═══ DATA TO EXAMINE ═══

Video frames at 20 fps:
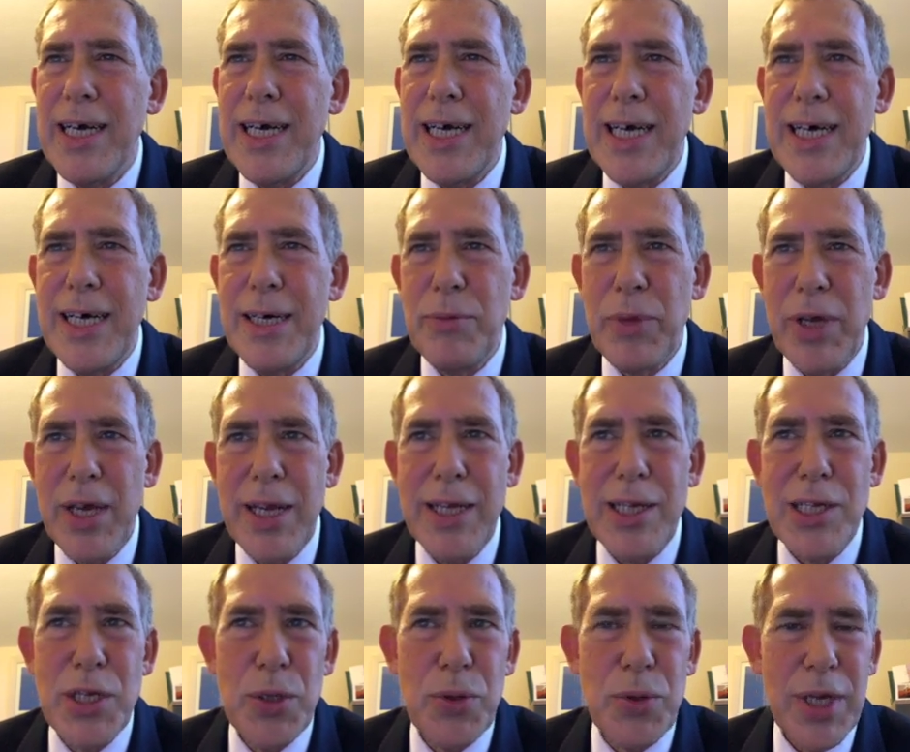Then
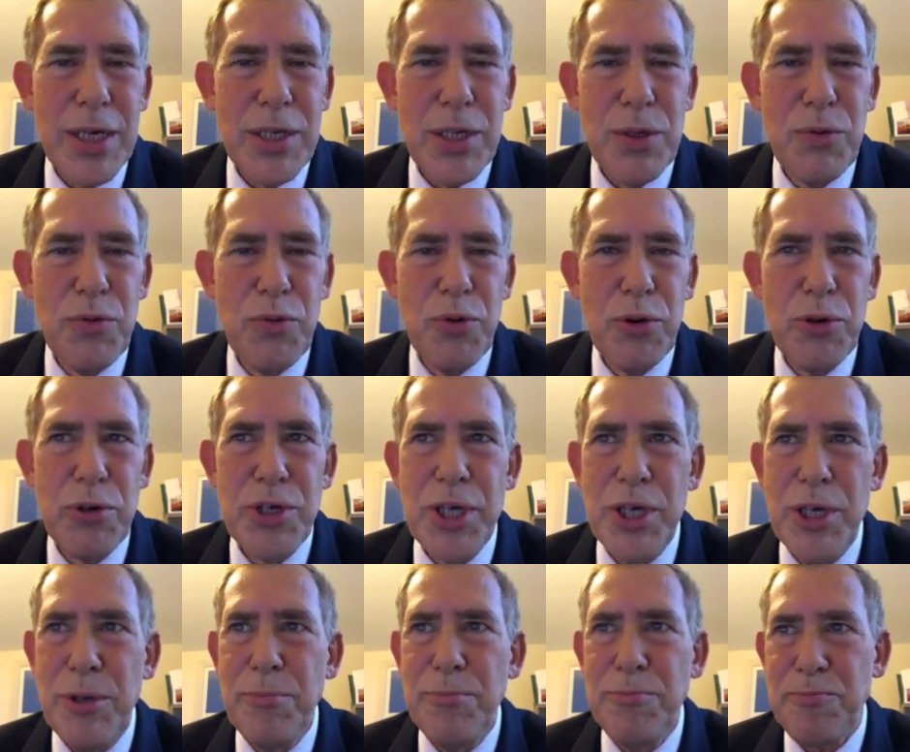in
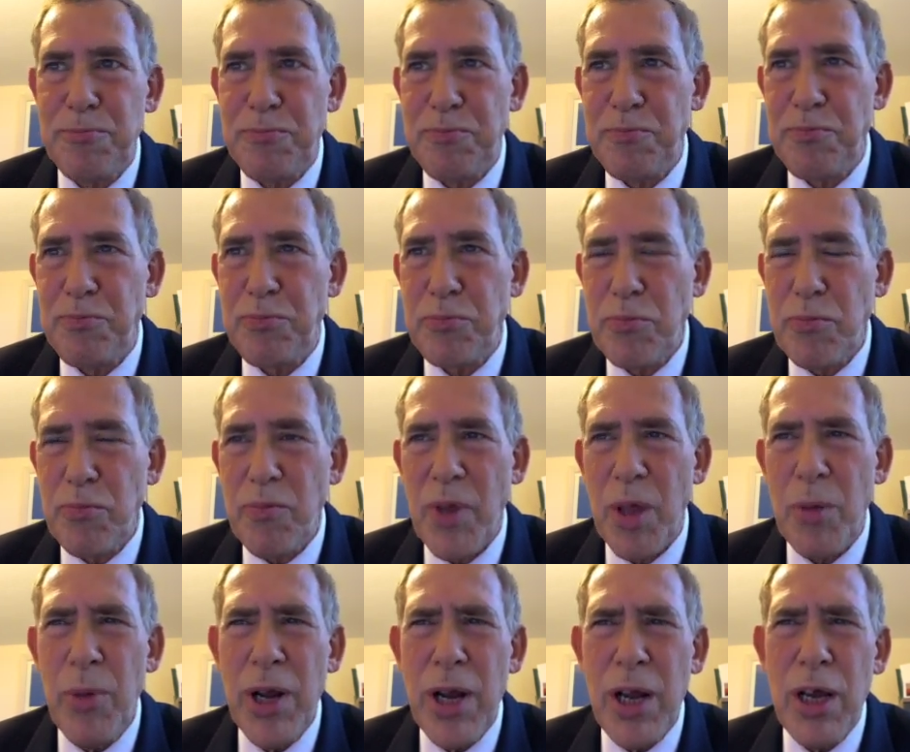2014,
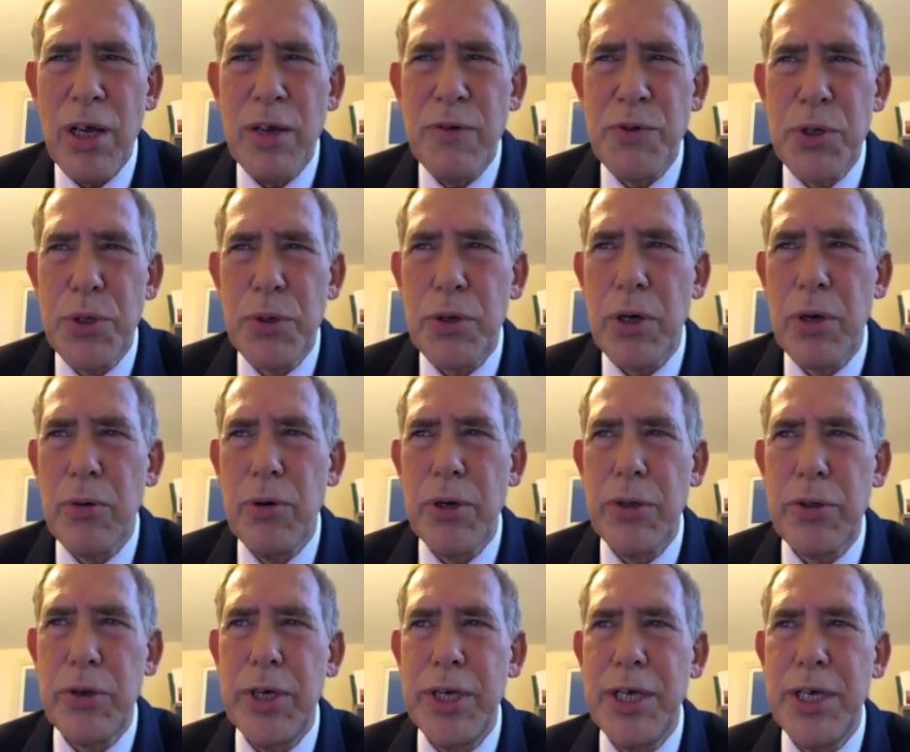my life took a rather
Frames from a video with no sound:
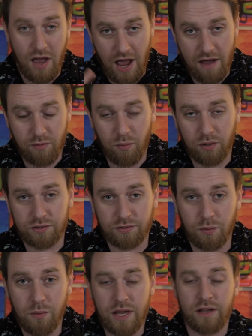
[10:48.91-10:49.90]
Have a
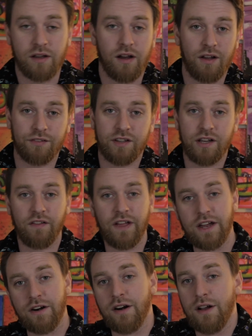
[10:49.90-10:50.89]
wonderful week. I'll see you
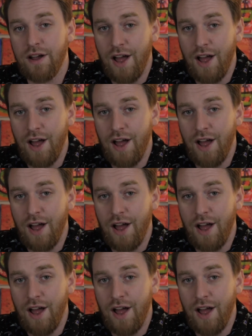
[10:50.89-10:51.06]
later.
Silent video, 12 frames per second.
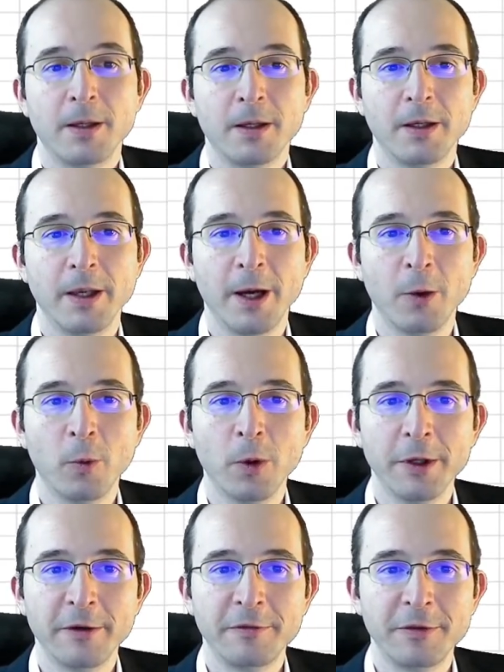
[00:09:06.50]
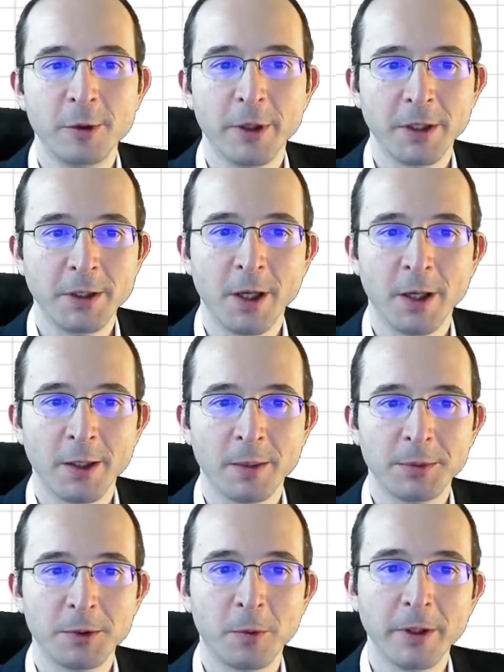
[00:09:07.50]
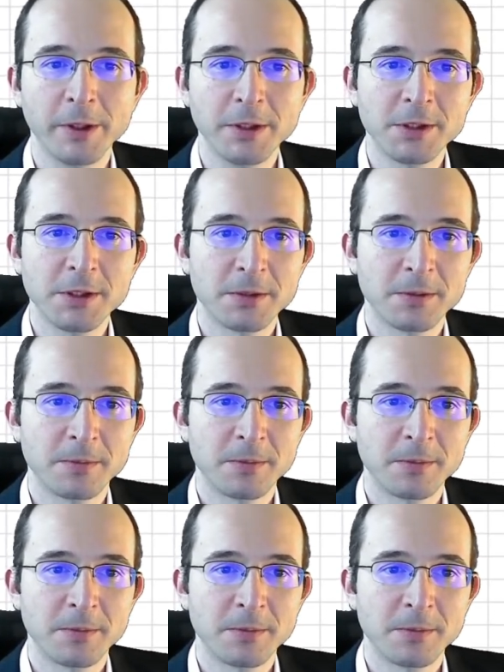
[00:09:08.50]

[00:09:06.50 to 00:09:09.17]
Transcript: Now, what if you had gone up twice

═══

▶ **TASK GOAL**
The answer should consist only of the lines from the line with "[00:09:07.50]" through the last line of the data, repeated exactly; pictures stay out.

▶ **SOLUTION**
[00:09:07.50]
[00:09:08.50]

[00:09:06.50 to 00:09:09.17]
Transcript: Now, what if you had gone up twice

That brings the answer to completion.